» EXERCISE DESCRIPTION:
Each line of the records containing "frames" is to be copied out and returned.

» THE DATA:
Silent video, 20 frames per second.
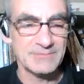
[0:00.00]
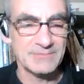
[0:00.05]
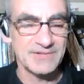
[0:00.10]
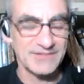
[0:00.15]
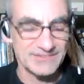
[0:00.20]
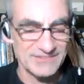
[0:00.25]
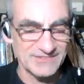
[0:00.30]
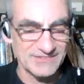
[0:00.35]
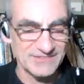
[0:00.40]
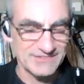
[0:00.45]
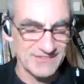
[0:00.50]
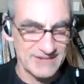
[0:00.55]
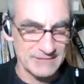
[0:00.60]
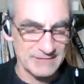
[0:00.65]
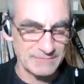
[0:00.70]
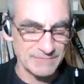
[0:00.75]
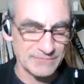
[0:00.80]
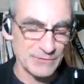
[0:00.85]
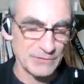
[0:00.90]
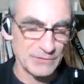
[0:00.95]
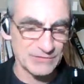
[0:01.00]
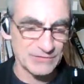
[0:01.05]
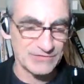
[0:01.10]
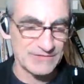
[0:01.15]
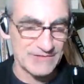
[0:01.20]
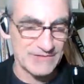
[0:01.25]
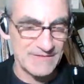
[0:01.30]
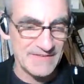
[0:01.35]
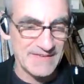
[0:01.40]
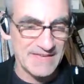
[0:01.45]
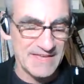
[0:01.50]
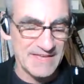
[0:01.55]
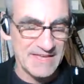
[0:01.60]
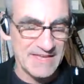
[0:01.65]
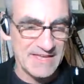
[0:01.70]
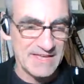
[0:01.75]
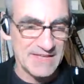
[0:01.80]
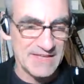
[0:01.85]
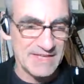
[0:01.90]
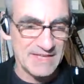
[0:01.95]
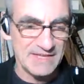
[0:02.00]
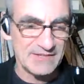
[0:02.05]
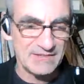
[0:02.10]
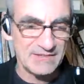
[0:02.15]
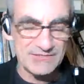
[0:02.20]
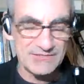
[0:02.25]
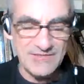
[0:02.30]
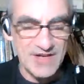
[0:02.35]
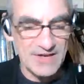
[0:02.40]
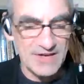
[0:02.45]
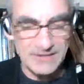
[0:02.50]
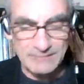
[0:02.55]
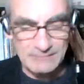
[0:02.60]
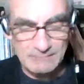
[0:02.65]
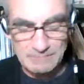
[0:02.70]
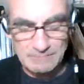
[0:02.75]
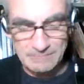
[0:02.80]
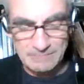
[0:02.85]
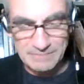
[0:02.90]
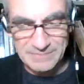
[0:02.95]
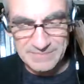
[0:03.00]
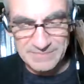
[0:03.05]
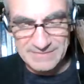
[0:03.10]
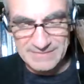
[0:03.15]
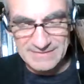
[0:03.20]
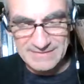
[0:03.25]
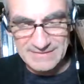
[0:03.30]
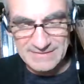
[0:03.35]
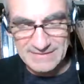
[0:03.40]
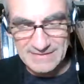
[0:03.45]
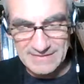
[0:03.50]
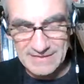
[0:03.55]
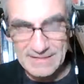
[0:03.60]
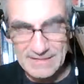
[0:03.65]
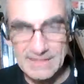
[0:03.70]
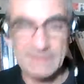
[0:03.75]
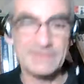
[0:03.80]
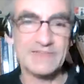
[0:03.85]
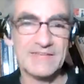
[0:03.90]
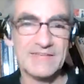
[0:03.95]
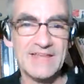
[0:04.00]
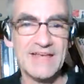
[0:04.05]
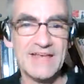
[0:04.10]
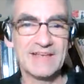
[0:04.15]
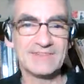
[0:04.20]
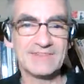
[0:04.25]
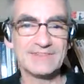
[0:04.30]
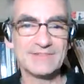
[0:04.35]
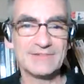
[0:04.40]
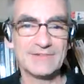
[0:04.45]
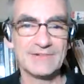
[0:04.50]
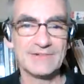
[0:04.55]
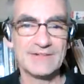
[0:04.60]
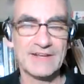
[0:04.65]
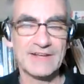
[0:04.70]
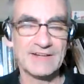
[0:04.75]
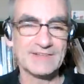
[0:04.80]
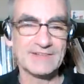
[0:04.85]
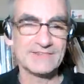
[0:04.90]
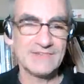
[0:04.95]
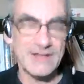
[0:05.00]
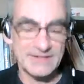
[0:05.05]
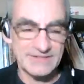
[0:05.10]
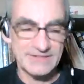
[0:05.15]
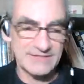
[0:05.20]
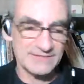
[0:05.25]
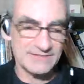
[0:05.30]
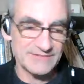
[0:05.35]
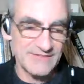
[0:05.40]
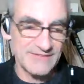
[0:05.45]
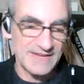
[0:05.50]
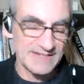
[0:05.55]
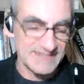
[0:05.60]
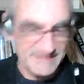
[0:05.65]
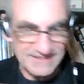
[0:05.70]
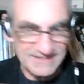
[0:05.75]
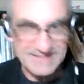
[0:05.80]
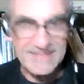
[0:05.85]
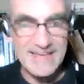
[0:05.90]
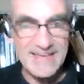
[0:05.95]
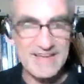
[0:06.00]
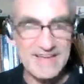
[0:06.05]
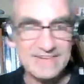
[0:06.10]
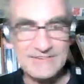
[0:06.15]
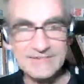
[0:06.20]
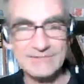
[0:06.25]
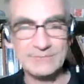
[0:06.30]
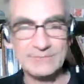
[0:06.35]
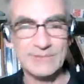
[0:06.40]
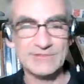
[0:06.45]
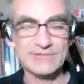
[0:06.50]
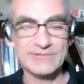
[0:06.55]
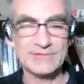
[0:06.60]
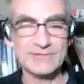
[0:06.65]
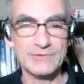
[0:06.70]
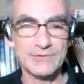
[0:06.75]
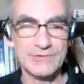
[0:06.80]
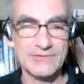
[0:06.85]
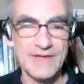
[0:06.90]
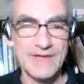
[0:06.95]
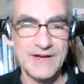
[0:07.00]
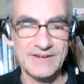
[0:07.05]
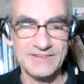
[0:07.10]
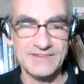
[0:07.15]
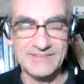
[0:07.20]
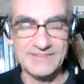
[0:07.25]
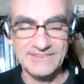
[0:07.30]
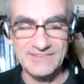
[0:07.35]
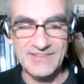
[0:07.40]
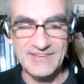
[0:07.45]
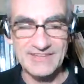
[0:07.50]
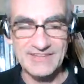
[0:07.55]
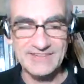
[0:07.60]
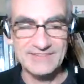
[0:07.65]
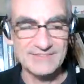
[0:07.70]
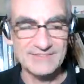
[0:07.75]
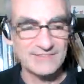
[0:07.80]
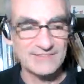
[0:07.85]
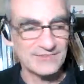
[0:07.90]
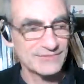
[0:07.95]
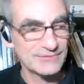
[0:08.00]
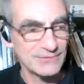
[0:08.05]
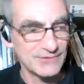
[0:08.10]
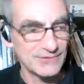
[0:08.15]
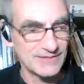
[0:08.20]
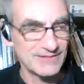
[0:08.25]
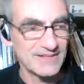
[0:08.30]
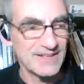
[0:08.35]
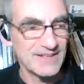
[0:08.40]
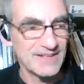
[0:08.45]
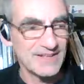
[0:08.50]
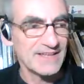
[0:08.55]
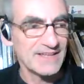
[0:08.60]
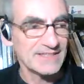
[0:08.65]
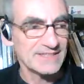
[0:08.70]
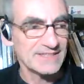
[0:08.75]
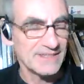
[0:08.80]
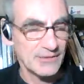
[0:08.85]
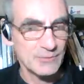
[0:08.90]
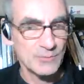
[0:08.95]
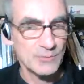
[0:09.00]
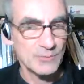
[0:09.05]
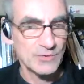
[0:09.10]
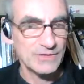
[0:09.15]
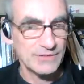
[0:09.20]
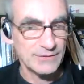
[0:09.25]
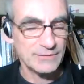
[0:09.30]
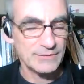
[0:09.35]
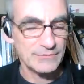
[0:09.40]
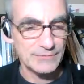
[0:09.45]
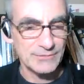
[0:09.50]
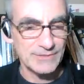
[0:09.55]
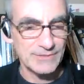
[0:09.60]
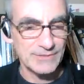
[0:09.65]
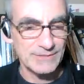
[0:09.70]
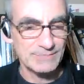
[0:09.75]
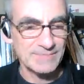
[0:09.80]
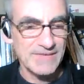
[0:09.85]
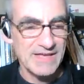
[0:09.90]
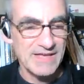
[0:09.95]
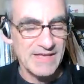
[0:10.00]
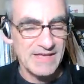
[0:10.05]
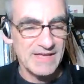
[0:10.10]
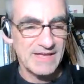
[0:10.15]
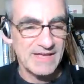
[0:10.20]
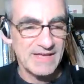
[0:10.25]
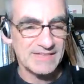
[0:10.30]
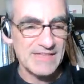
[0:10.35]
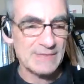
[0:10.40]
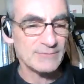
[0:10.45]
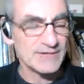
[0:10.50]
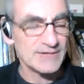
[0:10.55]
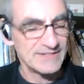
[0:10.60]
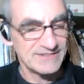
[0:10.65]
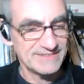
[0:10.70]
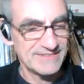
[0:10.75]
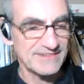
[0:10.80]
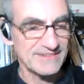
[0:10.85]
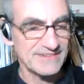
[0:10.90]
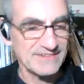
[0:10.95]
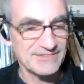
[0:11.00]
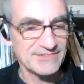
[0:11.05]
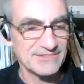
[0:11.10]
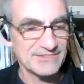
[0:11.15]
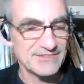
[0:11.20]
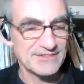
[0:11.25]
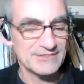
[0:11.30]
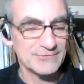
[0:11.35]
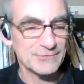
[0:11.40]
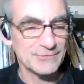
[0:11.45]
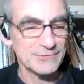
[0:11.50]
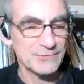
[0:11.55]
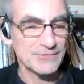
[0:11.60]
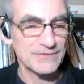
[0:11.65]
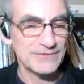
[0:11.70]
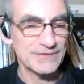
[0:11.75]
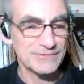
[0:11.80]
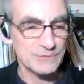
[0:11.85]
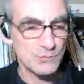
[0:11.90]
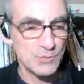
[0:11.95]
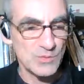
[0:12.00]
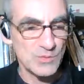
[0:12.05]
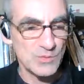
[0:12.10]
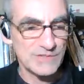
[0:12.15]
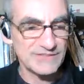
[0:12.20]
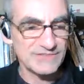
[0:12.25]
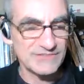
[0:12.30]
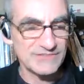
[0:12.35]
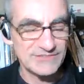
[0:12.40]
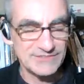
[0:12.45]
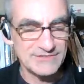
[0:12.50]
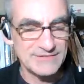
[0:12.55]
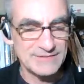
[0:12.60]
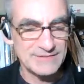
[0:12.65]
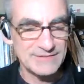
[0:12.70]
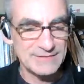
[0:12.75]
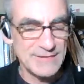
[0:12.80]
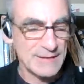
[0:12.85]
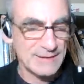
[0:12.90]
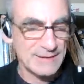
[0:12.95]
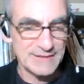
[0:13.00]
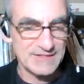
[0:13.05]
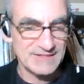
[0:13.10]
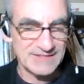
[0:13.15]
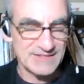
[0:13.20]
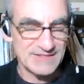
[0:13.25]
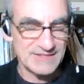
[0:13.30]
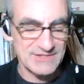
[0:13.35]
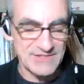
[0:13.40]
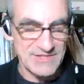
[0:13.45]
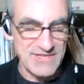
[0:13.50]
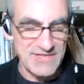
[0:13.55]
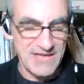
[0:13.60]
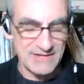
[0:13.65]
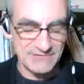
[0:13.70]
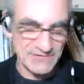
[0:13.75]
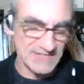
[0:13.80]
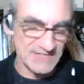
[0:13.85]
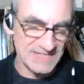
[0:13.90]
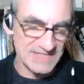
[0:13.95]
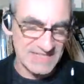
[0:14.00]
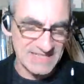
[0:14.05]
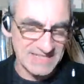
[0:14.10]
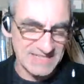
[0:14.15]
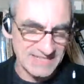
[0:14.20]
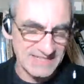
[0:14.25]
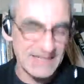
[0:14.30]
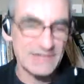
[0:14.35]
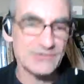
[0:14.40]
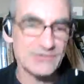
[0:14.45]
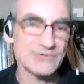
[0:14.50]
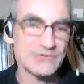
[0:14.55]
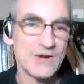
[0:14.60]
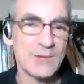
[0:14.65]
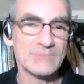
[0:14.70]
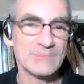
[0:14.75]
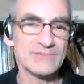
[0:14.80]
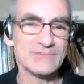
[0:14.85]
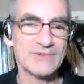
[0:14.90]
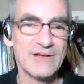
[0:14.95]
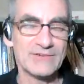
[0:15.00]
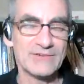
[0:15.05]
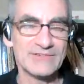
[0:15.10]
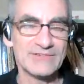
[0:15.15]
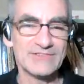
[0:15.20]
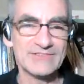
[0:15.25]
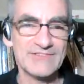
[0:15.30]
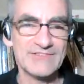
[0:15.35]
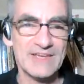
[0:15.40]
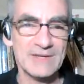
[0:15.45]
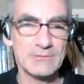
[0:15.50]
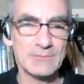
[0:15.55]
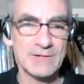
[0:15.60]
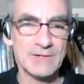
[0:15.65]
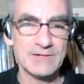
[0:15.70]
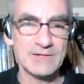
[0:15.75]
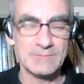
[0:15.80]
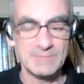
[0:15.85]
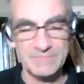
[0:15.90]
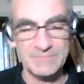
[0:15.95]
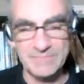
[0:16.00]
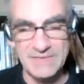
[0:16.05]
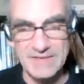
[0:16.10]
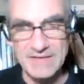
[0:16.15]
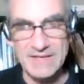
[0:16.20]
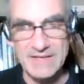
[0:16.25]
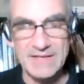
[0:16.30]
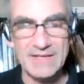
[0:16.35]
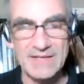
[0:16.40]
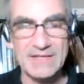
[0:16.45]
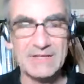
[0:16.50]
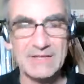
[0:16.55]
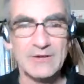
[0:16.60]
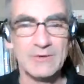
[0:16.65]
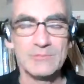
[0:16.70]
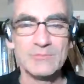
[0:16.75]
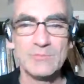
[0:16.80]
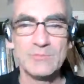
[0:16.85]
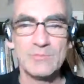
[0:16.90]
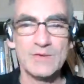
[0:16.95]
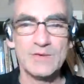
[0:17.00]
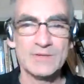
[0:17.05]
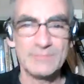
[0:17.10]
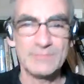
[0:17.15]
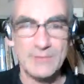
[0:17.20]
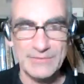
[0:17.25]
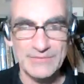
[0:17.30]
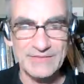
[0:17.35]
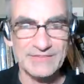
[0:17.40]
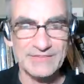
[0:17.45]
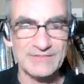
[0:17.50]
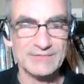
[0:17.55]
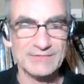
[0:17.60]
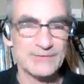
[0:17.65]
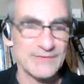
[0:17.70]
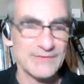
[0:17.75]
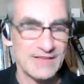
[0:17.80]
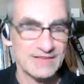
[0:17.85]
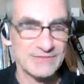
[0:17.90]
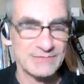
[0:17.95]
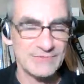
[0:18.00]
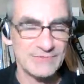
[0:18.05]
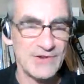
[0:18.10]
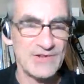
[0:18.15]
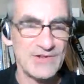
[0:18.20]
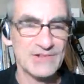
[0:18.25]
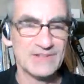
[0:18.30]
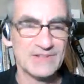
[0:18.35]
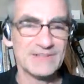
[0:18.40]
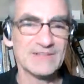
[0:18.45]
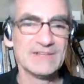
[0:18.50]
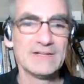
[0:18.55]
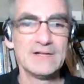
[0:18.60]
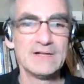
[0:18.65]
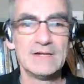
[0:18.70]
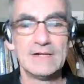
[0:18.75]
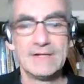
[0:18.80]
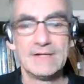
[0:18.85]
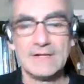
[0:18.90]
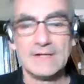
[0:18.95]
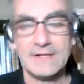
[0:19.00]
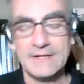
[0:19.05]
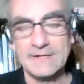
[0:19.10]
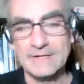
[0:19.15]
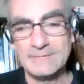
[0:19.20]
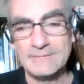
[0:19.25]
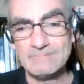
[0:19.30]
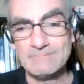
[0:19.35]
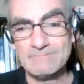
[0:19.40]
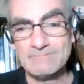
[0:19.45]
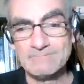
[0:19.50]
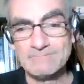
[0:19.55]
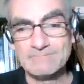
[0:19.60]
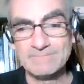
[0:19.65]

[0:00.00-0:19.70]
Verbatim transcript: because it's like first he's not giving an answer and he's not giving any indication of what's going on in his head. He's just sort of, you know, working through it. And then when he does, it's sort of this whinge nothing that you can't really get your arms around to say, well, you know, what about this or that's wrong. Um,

--

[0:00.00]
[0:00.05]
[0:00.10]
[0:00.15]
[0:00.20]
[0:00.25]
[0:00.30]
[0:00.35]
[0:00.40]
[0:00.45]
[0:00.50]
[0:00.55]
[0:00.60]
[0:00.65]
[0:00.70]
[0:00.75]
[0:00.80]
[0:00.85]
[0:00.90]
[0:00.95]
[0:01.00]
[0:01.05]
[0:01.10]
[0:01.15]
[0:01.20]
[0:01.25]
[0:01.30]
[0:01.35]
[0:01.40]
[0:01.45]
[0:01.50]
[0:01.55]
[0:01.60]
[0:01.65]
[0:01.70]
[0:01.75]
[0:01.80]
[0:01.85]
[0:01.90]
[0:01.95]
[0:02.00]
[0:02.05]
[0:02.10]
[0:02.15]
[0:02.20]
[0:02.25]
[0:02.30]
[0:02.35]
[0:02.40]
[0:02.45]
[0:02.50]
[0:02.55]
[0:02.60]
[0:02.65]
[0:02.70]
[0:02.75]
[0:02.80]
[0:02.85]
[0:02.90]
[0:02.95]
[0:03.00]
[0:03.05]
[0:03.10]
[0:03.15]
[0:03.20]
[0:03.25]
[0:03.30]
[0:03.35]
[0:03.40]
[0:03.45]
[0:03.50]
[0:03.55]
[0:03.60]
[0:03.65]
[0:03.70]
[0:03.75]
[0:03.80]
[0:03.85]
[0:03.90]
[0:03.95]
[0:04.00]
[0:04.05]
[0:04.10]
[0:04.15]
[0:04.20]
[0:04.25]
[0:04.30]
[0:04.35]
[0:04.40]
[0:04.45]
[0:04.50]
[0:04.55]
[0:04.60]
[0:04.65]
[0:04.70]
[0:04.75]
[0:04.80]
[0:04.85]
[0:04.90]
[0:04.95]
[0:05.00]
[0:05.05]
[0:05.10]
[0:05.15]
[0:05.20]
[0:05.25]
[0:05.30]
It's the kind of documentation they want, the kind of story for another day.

...

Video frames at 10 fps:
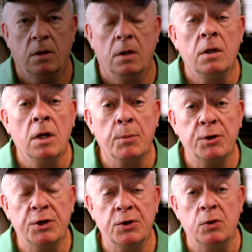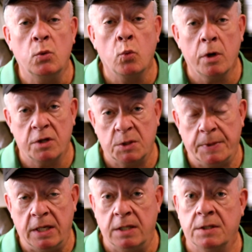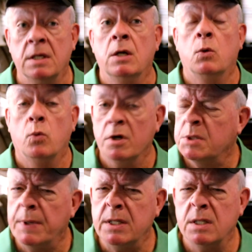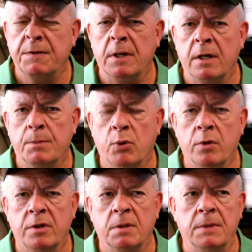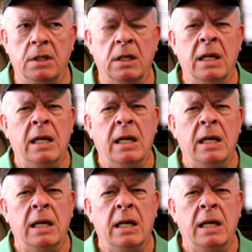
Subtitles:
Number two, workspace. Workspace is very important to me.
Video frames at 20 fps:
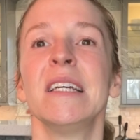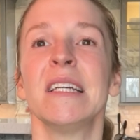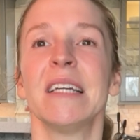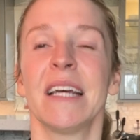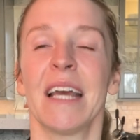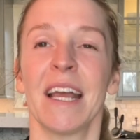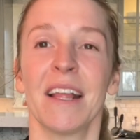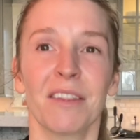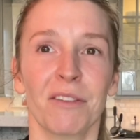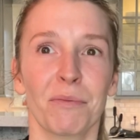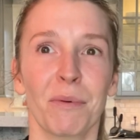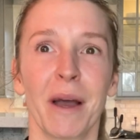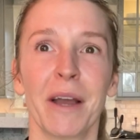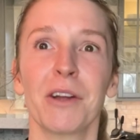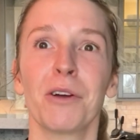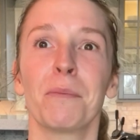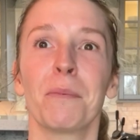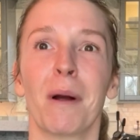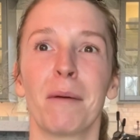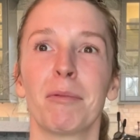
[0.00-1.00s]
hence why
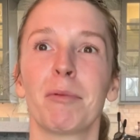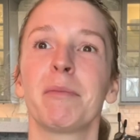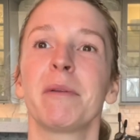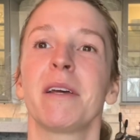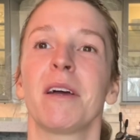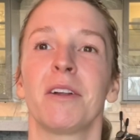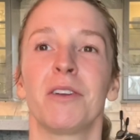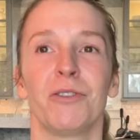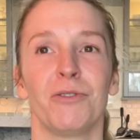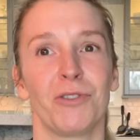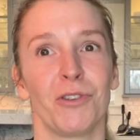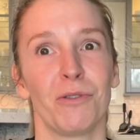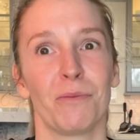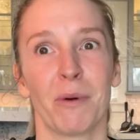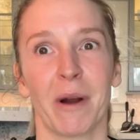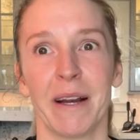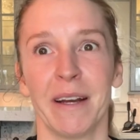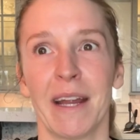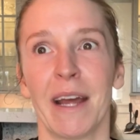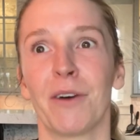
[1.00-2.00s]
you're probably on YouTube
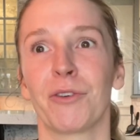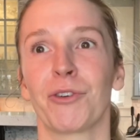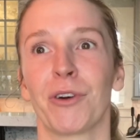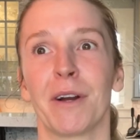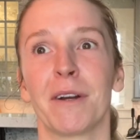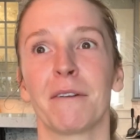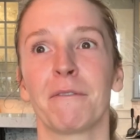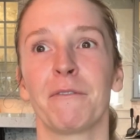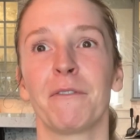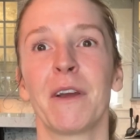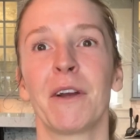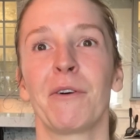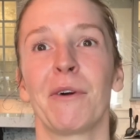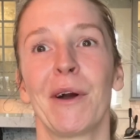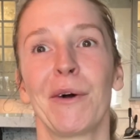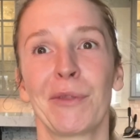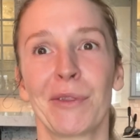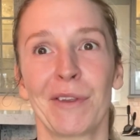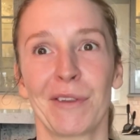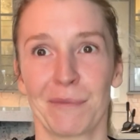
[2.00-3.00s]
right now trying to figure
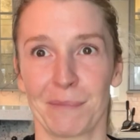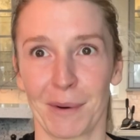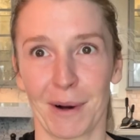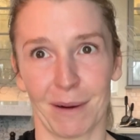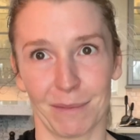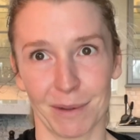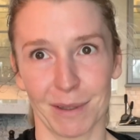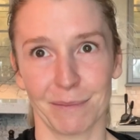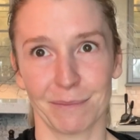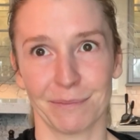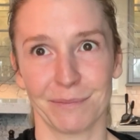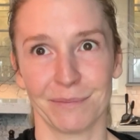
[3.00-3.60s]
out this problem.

» RESPONSE BOX:
Silent video, 20 frames per second.
Video frames at 10 fps:
Video frames at 20 fps:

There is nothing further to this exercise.